* [Data to use]
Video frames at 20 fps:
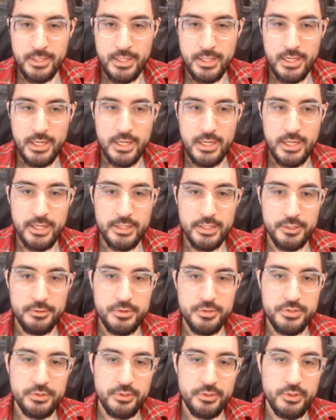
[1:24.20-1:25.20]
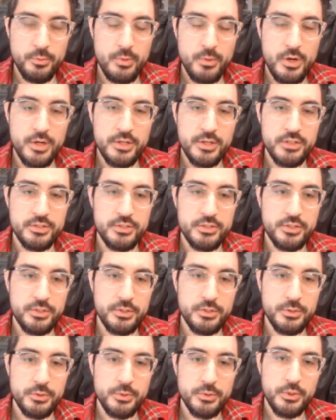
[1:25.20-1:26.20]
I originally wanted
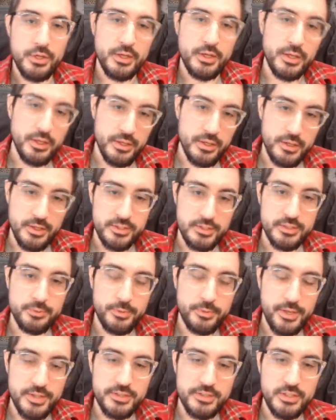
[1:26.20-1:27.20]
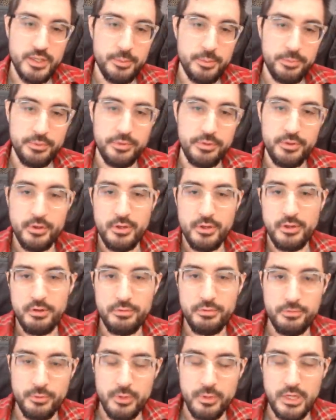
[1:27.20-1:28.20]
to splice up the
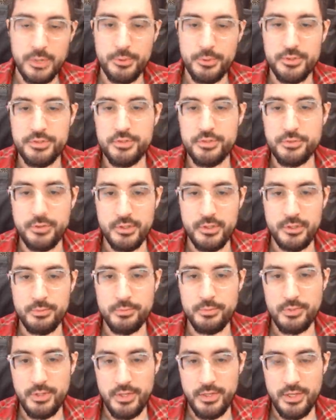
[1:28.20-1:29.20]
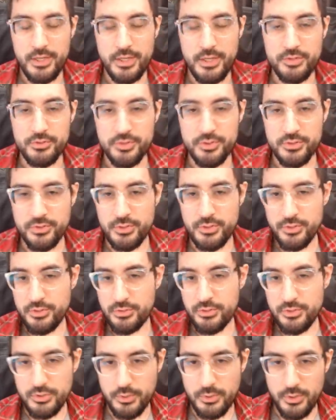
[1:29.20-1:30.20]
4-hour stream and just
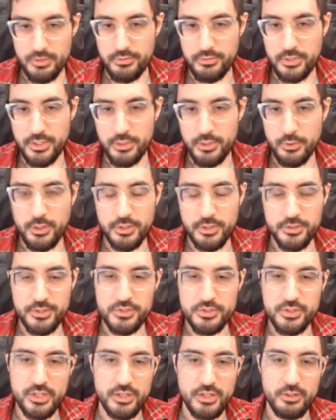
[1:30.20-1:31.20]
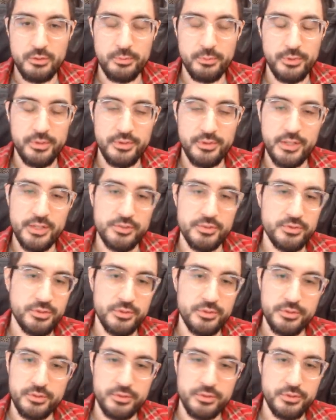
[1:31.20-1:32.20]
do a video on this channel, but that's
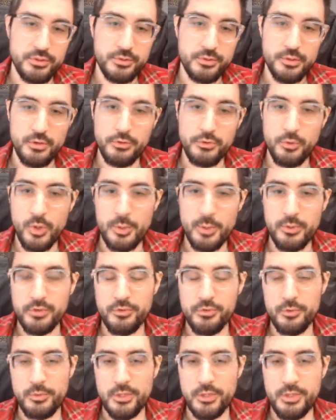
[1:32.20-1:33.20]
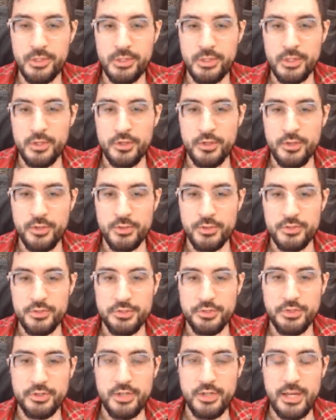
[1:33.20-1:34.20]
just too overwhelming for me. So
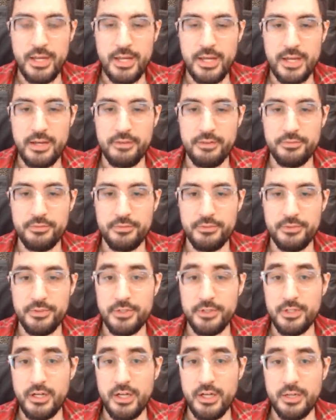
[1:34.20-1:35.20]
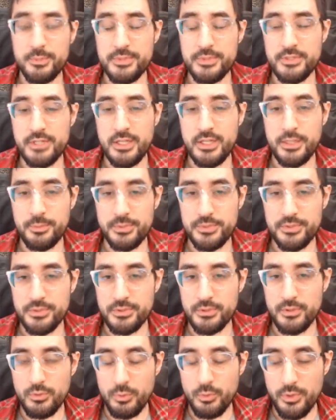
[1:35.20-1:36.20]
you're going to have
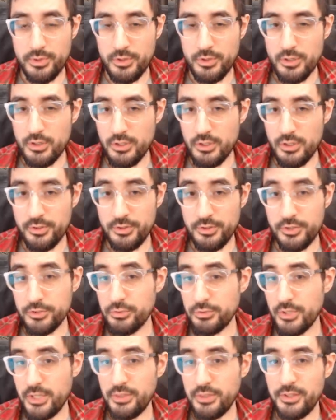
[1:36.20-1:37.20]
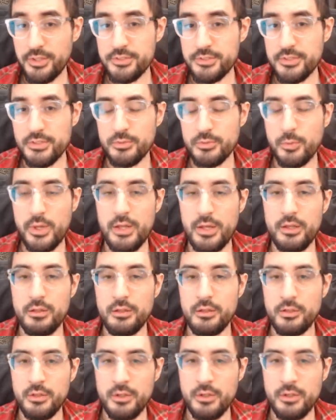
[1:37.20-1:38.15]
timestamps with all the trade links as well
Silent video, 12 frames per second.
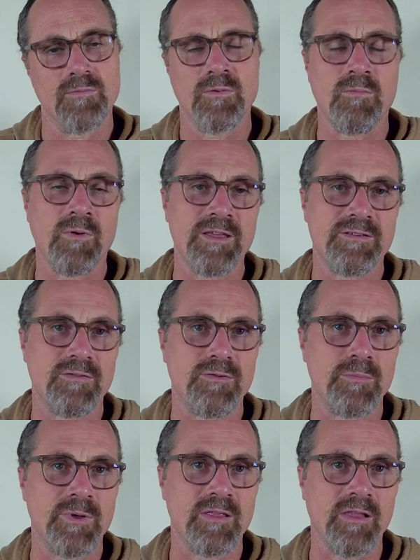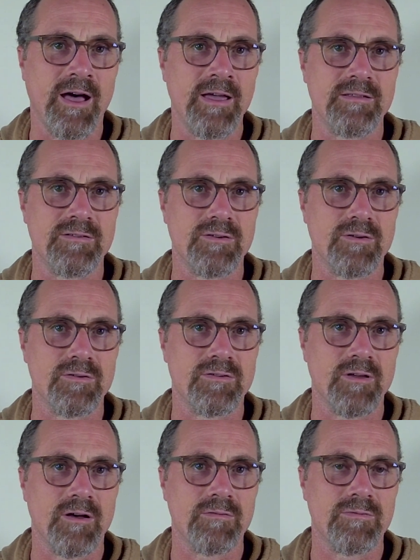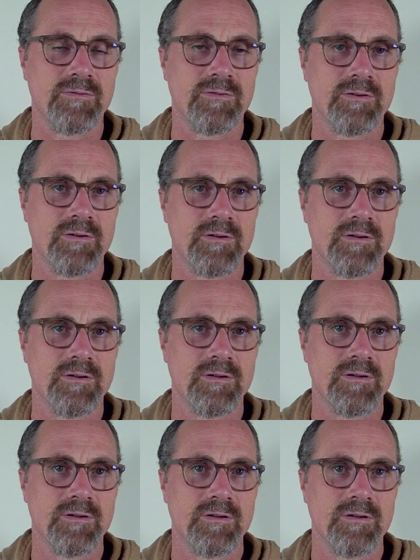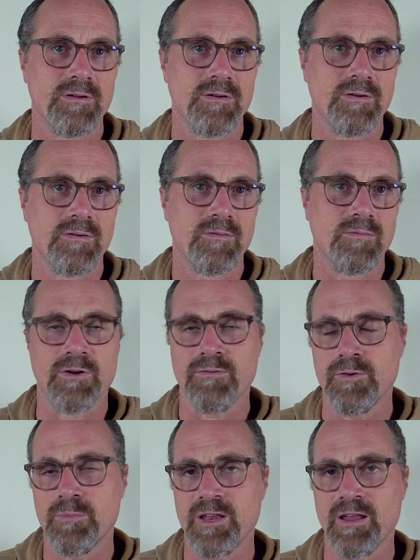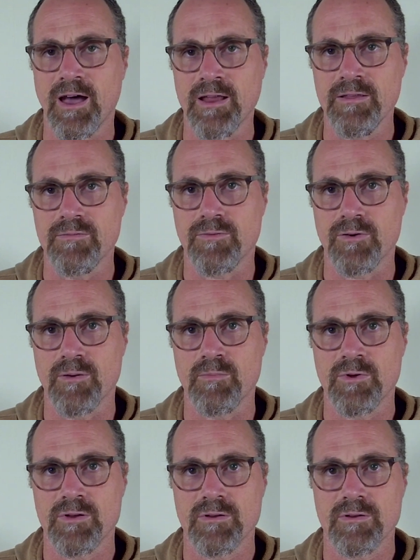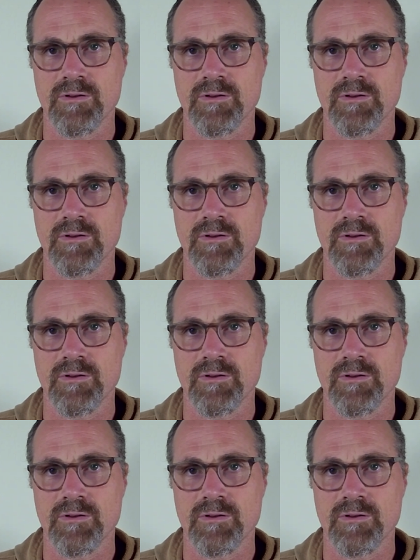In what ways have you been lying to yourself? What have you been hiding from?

* [Your instructions] Print the full listing again exactly, and drop every image from it.

* [Answer section]
Video frames at 20 fps:
[1:24.20-1:25.20]
[1:25.20-1:26.20]
I originally wanted
[1:26.20-1:27.20]
[1:27.20-1:28.20]
to splice up the
[1:28.20-1:29.20]
[1:29.20-1:30.20]
4-hour stream and just
[1:30.20-1:31.20]
[1:31.20-1:32.20]
do a video on this channel, but that's
[1:32.20-1:33.20]
[1:33.20-1:34.20]
just too overwhelming for me. So
[1:34.20-1:35.20]
[1:35.20-1:36.20]
you're going to have
[1:36.20-1:37.20]
[1:37.20-1:38.15]
timestamps with all the trade links as well
Silent video, 12 frames per second.
In what ways have you been lying to yourself? What have you been hiding from?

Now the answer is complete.